Collected data entries:
- - - - -

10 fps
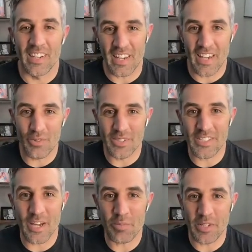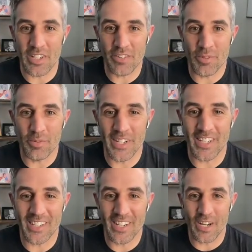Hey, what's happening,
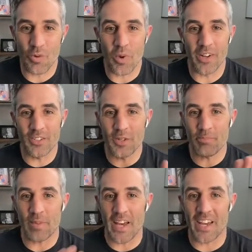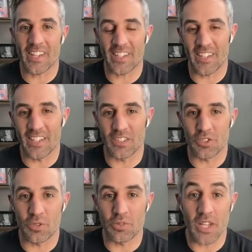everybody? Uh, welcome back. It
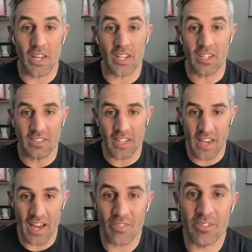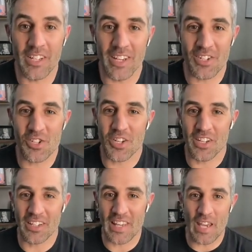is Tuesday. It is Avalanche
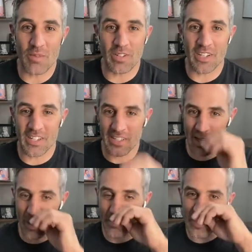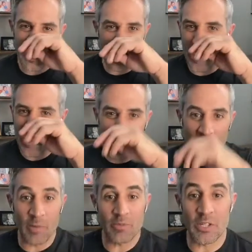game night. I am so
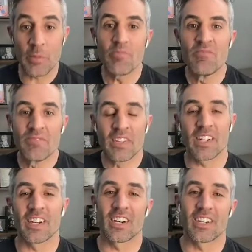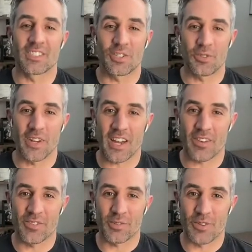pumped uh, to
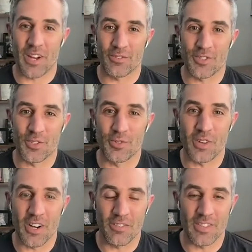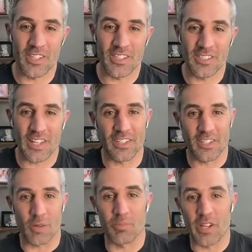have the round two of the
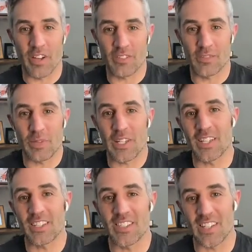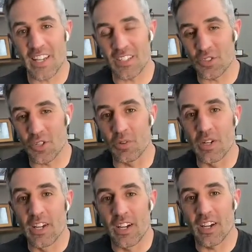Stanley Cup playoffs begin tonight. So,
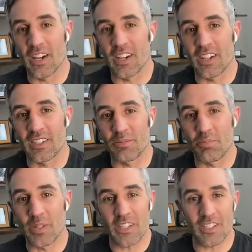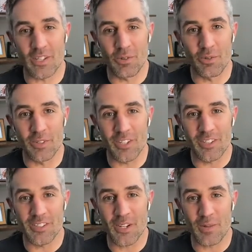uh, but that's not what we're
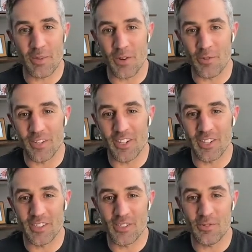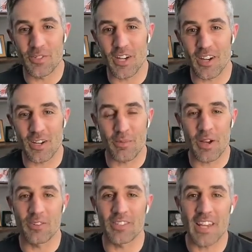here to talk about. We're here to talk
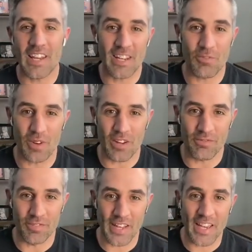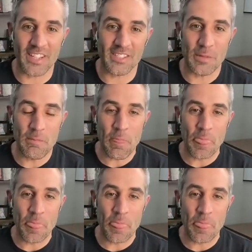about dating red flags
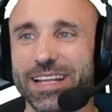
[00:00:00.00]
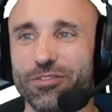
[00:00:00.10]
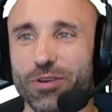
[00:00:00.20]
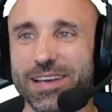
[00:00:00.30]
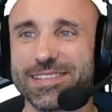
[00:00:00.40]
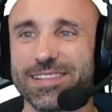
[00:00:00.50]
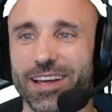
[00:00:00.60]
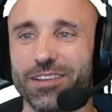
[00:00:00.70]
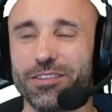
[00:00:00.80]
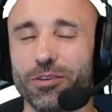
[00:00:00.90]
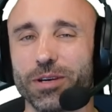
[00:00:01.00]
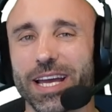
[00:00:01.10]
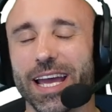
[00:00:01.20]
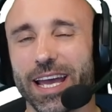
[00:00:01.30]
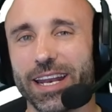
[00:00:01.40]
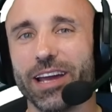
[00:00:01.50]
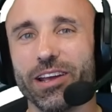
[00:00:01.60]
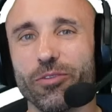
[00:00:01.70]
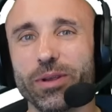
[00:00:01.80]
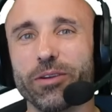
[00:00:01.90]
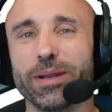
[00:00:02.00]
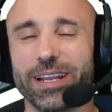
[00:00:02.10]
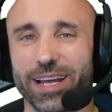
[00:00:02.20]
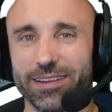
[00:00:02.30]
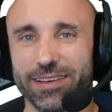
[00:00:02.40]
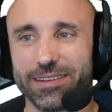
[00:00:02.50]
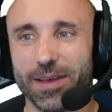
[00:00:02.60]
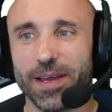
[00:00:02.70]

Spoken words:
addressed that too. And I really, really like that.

- - - - -

# WHAT YOU SHOULD DO:
For this task, give again exactly the lines from the line with "[00:00:01.80]" through the end of the entries, including both ends, and omit the pictures.

# REPLY:
[00:00:01.80]
[00:00:01.90]
[00:00:02.00]
[00:00:02.10]
[00:00:02.20]
[00:00:02.30]
[00:00:02.40]
[00:00:02.50]
[00:00:02.60]
[00:00:02.70]

Spoken words:
addressed that too. And I really, really like that.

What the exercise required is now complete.